Teaching Kids to Run Distance
Learn the Basics
Show kids how far 5km or 10km is and ensure they understand it is about endurance and not speed. Teach them about pace, about proper hydration, about dressing for the heat or cold, about proper nutrition before and after a long run and about the importance of training. If they are still motivated to run, start slow.
Set a Schedule
There is a lot of great advice here for teaching kids to run a 5km and when they are ready to train for a longer distance, you will need to add a few weeks to the training schedule. Ideally you want the kids to walk/run a distance of 3-5km twice a week during the week and then make time on the weekends to increase that distance by .5km each week.

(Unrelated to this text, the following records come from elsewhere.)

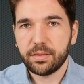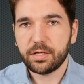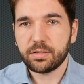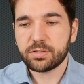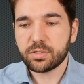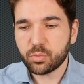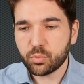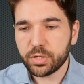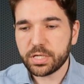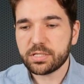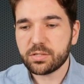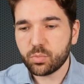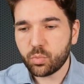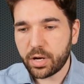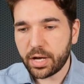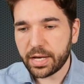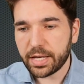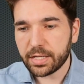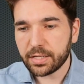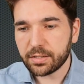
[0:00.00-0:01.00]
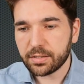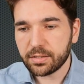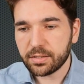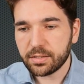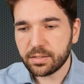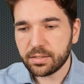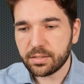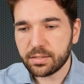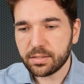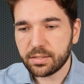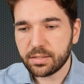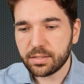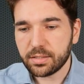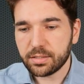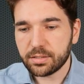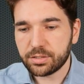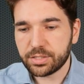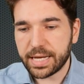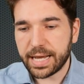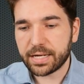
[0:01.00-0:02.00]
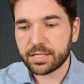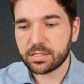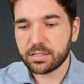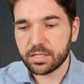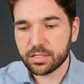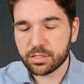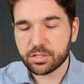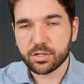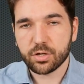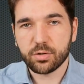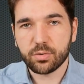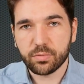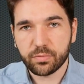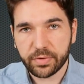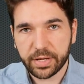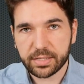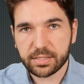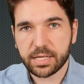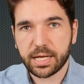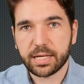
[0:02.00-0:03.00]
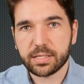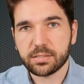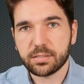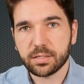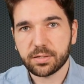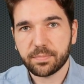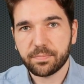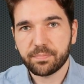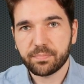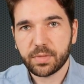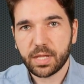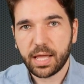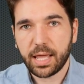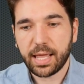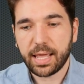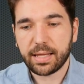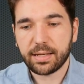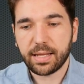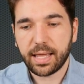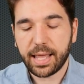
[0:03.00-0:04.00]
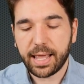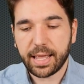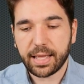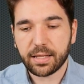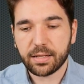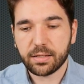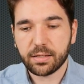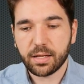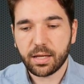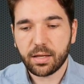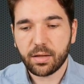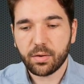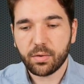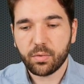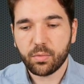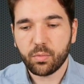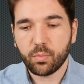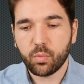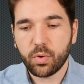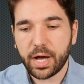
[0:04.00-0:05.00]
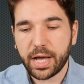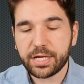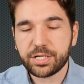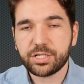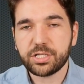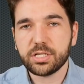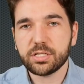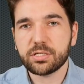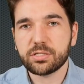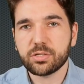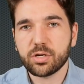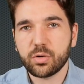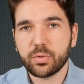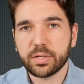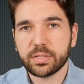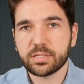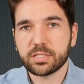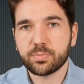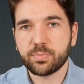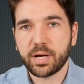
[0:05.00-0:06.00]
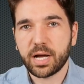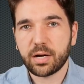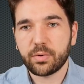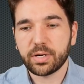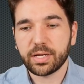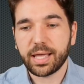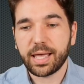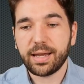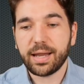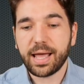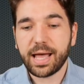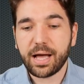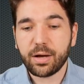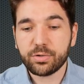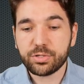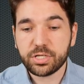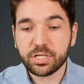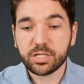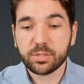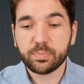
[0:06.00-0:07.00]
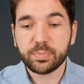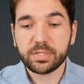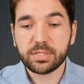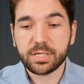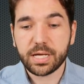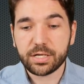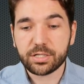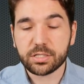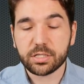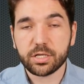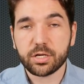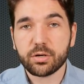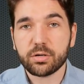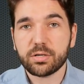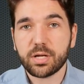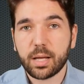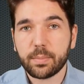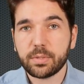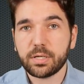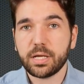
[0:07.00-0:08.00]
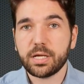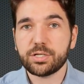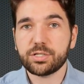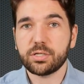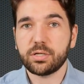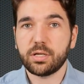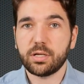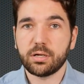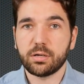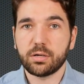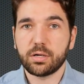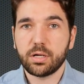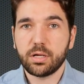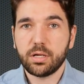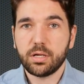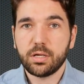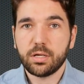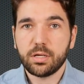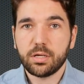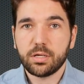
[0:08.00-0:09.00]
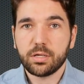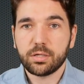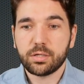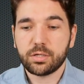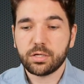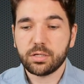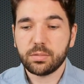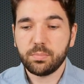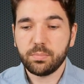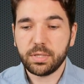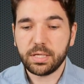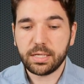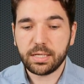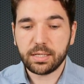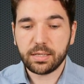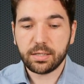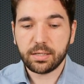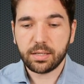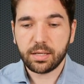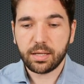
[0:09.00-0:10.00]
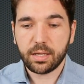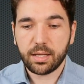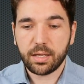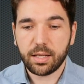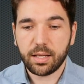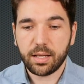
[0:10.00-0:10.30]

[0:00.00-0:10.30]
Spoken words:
there's a reason why Jackson is so fantastic and why she is so inspiring, and how she could potentially, her nomination here could mean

It will take getting out for a run at least twice a week and at least 8-10 weeks of consistent runs in order to increase their endurance to be able to run a 10km race comfortably.
Sometimes committing to running a specific time rather than distance is easier. In that case run 25-30 minutes twice a week and increase to longer runs on the weekends by adding 5 minutes to your run until you reach 1 hour.
Set a Pace
Aim for 7 minutes a kilometer of running or a mix of running and walking. Some kids will start off faster but try to hold them to a pace between 6-7 minutes/km so they can go the distance.
Slow and Steady Wins the Race
Take a smart phone with an app like Run Keeper to track your pace and distance or use a stop watch. This means an adult is with them either running, riding a bike or train at the track where you can walk and kids can run. It is important when kids are young that you are there with them.
Set a Route
Find a route they are comfortable with; maybe through a quiet subdivision to the park or to a track or a trail if there is one nearby. Map out a 5km route that you can easily add on .5km or 5 minutes extra each week. Running a familiar route each week will give kids markers they can use to track their own progress and give them check points so they know how much distance has been covered in how much time.
Make sure there is time in your families schedule to get out for at least 2 runs a week – preferably 2 runs during the week and a longer run on weekends.
Being hydrated before running is just as important as drinking up after a run. Try to get in 2-3 glasses of water up to an hour before running and then sipping up to a cup of water every 20 minutes while running, especially on those hot days. “But don’t drink too much,” says Runner’s World, “If you feel or hear sloshing in your stomach, its telling you it’s full, and you don’t need to drink for a while.”
If running more than an hour (which might be too much for kids under 13), refuel with a sports drink to replace lost electrolytes. I found small waist pouch style water bottles for my kids at MEC so they could get used to carry water with them.
Eating a big meal before a run is a recipe for tummy trouble, “our body is simply not designed to do both digestion and exercise at the same time,” says Runners World magazine. Ensure no large meals at least 2 hours before a run but a snack of a banana and juice, small bowl of cereal or yogurt and berries will give you energy pre run.
Post run it is important to eat within 30 minutes to restore the energy stores that have been depleted from running longer distances. Combing carbs and protein is great, such as a protein smoothie, bagel and peanut butter or go for chocolate milk; the carbohydrates, calcium, protein and sugars in milk are great as is a yogurt, whole grains, real fruit juice and nuts.
Most of all, have fun with it. Set a race goal, enjoy the run and be super proud of the medal you earn at the finish line. You never know where running will take you, but it’s a great start to a healthy active lifestyle.